### EXERCISE DIRECTIONS:
Copy each of the entries below faithfully, setting aside any pictures.
[DATASET CONTENT — start]
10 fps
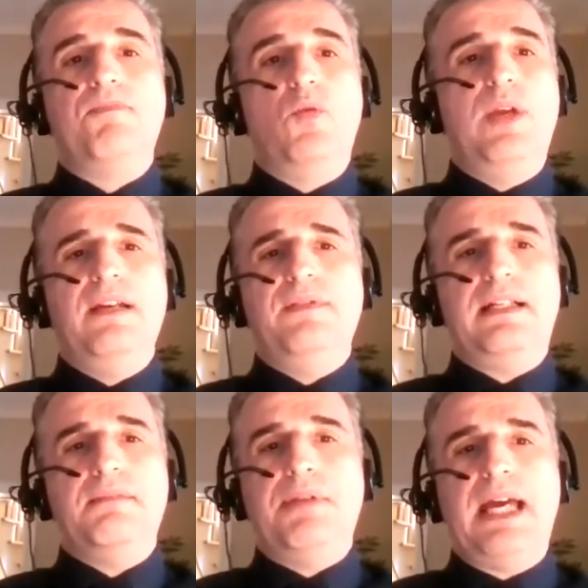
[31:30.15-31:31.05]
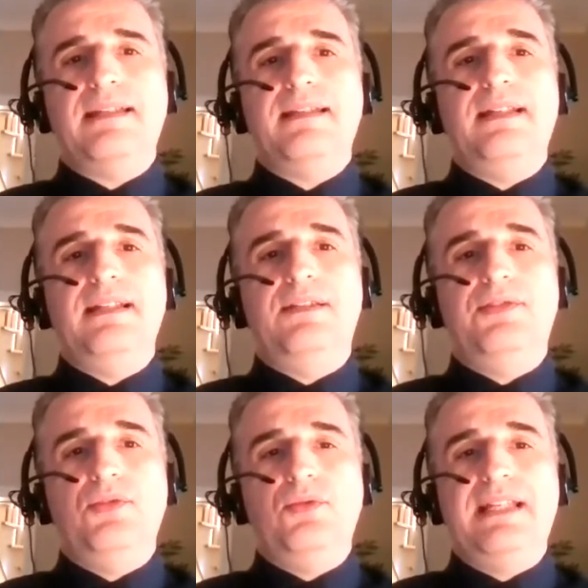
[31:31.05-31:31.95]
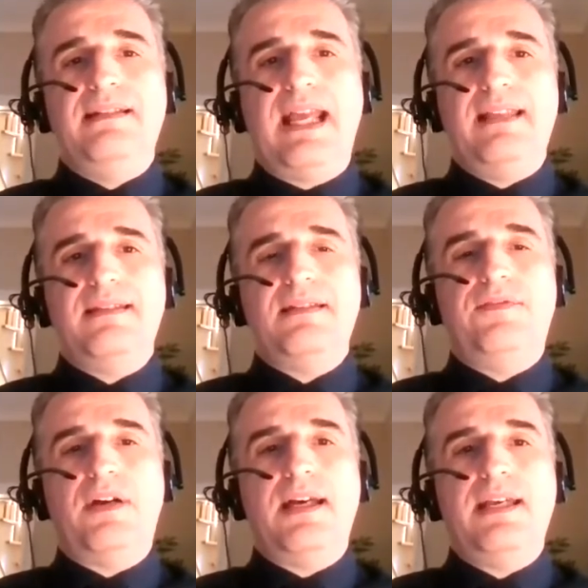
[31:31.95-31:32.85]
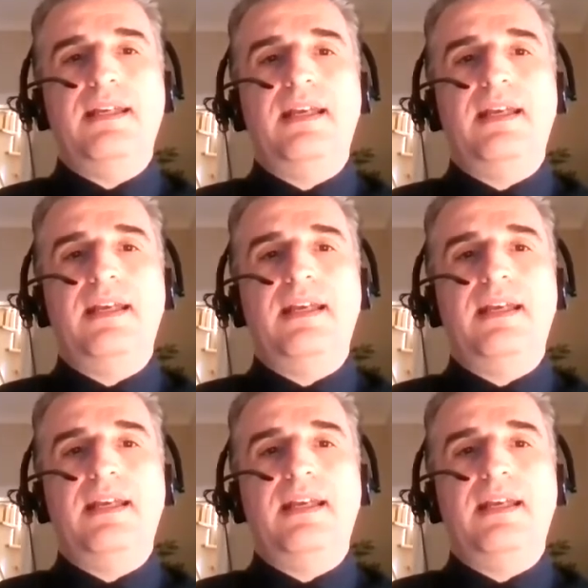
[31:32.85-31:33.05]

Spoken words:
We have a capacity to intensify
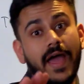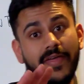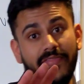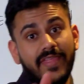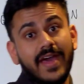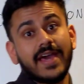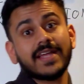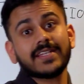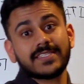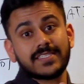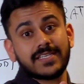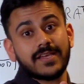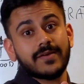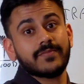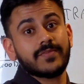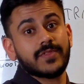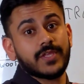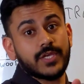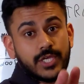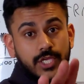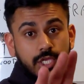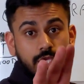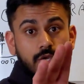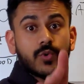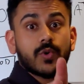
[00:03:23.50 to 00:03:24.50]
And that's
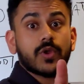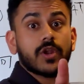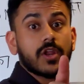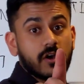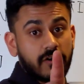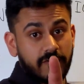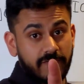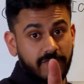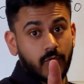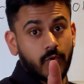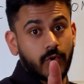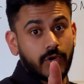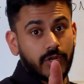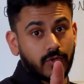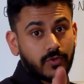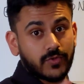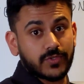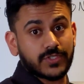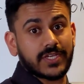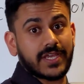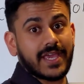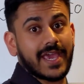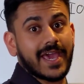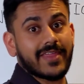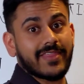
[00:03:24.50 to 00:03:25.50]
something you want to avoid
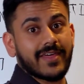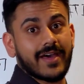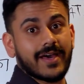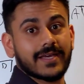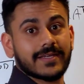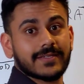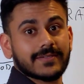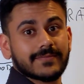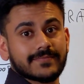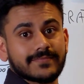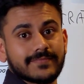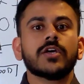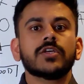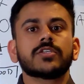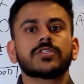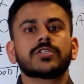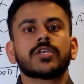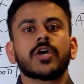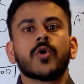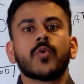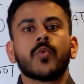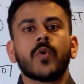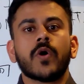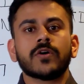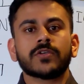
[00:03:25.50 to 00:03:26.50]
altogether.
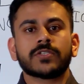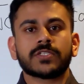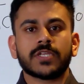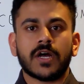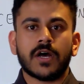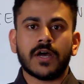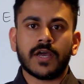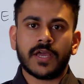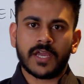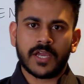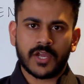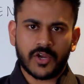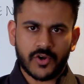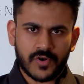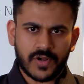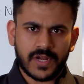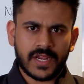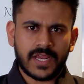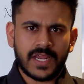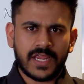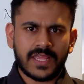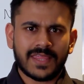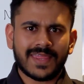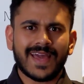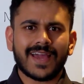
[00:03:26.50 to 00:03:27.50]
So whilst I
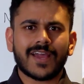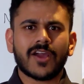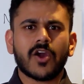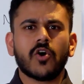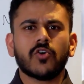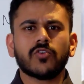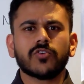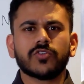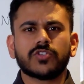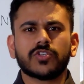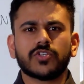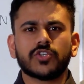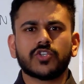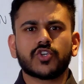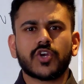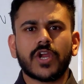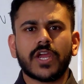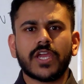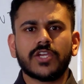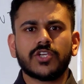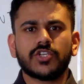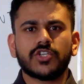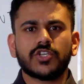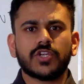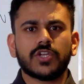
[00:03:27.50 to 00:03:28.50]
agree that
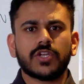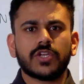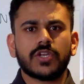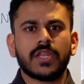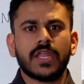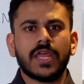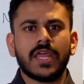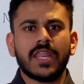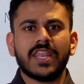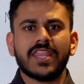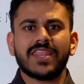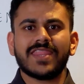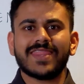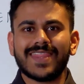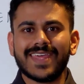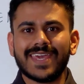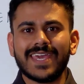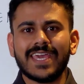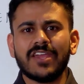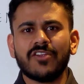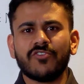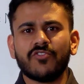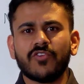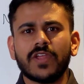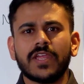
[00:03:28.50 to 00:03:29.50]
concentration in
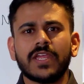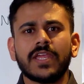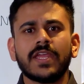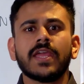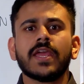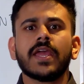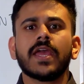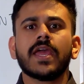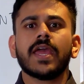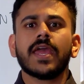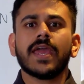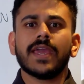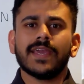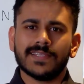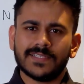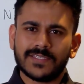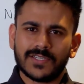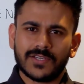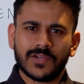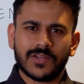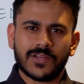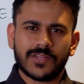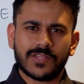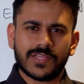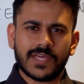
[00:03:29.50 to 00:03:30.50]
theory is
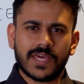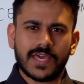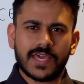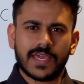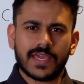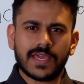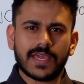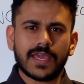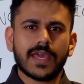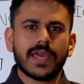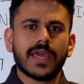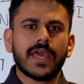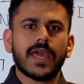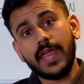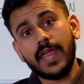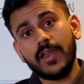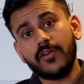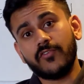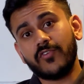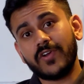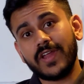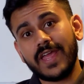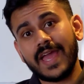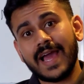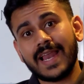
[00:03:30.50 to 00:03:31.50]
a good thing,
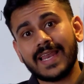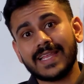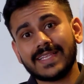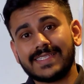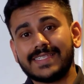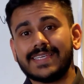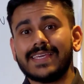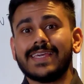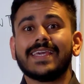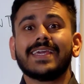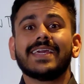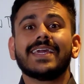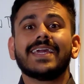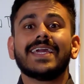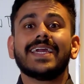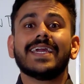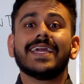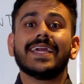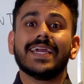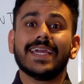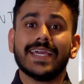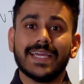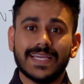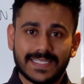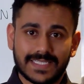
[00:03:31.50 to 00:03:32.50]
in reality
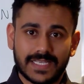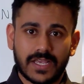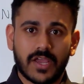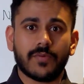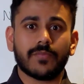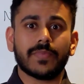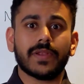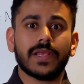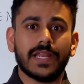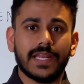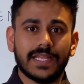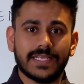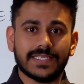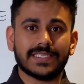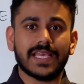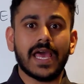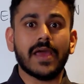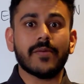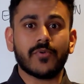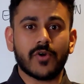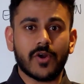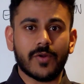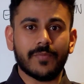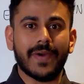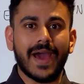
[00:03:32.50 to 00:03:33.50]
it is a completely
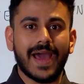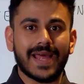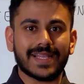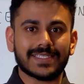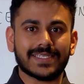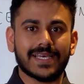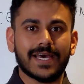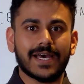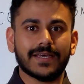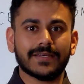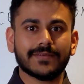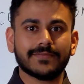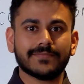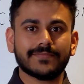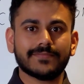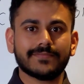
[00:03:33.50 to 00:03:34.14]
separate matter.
[DATASET CONTENT — finish]
### SOLUTION TO THIS PROBLEM:
10 fps
[31:30.15-31:31.05]
[31:31.05-31:31.95]
[31:31.95-31:32.85]
[31:32.85-31:33.05]

Spoken words:
We have a capacity to intensify
[00:03:23.50 to 00:03:24.50]
And that's
[00:03:24.50 to 00:03:25.50]
something you want to avoid
[00:03:25.50 to 00:03:26.50]
altogether.
[00:03:26.50 to 00:03:27.50]
So whilst I
[00:03:27.50 to 00:03:28.50]
agree that
[00:03:28.50 to 00:03:29.50]
concentration in
[00:03:29.50 to 00:03:30.50]
theory is
[00:03:30.50 to 00:03:31.50]
a good thing,
[00:03:31.50 to 00:03:32.50]
in reality
[00:03:32.50 to 00:03:33.50]
it is a completely
[00:03:33.50 to 00:03:34.14]
separate matter.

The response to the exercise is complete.